A few rough calculations on the future path of China’s CO2 footprint are revealing. If it is able to triple its per capital GDP while not materially improving its energy intensity, its total CO2 emissions for 2035 would be approximately 38 BT annually, about seven times current U.S. levels, which are expected to slowly decline. A more optimistic scenario in which China continues to improve its energy intensity at previous rates, thereby reducing that indicator by another 40 percent would still increase emission levels to 22 BT, double its current level. Only if energy intensity is improved by the same proportion and growth is limited to doubling GDP per capita can it reach the lower target of 14.7 BT estimated for 2030 by the Climate Action Tracker organization, which promotes reaching the Paris climate accord goal. According to this group’s analysis, even this level is rated as “highly insufficient,” with an explanation that it falls “outside of a country’s ‘fair share’ range and (is) not at all consistent with holding warming below two degrees Celsius, let alone with the Paris Agreements stronger 1.5 degree limit.” This group also notes that the Middle Kingdom, largely through its mercantilist Belt and Road Initiative, is the largest exporter of coal-fired electricity plants being developed outside of China.

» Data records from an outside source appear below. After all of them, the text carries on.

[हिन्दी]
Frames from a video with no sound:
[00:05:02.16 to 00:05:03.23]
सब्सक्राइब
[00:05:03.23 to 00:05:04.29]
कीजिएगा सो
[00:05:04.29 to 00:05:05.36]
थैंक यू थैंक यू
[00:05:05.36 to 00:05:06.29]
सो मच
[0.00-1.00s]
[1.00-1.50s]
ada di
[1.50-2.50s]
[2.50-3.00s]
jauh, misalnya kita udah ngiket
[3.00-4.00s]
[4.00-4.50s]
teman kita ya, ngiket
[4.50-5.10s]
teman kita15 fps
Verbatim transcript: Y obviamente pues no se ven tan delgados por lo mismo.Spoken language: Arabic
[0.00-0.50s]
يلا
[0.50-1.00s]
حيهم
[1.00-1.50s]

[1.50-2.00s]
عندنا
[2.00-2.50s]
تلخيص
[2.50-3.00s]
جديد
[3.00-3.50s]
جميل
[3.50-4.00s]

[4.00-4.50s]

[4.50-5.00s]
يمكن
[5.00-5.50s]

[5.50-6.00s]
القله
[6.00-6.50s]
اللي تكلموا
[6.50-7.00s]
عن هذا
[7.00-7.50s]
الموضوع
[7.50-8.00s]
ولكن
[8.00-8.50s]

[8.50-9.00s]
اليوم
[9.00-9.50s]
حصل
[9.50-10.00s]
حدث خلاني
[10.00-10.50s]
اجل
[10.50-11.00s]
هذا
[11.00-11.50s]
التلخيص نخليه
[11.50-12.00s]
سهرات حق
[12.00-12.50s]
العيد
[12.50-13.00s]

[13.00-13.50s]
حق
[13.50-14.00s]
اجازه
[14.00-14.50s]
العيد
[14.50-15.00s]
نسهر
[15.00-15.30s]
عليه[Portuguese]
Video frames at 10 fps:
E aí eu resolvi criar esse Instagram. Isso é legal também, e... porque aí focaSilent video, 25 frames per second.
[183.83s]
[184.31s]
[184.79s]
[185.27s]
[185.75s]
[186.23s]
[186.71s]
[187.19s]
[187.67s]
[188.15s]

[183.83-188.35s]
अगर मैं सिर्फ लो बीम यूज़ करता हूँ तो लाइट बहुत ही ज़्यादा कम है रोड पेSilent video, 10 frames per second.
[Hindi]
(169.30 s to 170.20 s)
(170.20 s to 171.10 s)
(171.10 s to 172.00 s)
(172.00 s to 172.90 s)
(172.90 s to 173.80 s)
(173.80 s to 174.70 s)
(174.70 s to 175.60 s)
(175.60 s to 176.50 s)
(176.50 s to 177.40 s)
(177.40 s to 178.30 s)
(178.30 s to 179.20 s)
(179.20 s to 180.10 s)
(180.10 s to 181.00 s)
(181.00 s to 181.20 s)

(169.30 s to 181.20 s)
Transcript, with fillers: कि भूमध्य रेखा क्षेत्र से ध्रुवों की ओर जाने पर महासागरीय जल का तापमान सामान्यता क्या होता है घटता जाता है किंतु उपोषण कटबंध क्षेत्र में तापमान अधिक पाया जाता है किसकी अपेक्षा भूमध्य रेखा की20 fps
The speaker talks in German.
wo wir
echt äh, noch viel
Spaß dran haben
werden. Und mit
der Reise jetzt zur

Given China’s failure to honor its commitments to the WTO, respect democracy in Hong Kong, and share with the world important information regarding the Covid-19 outbreak, its willingness to meet its Paris targets can at best be judged questionable. Even under the most optimistic scenario outlined above, China’s peak emissions will be at least three times that of the United States, which is frequently criticized as a pariah in global climate debates by supporters of the Paris accord. Among other statements, Presidential candidate Joe Biden has vowed to work more closely with China to combat climate change and has compared their record favorably to that of the United States. If he eventually prevails in the election, he would be well advised to remain vigilant about the CCP’s fidelity to long-standing commitments.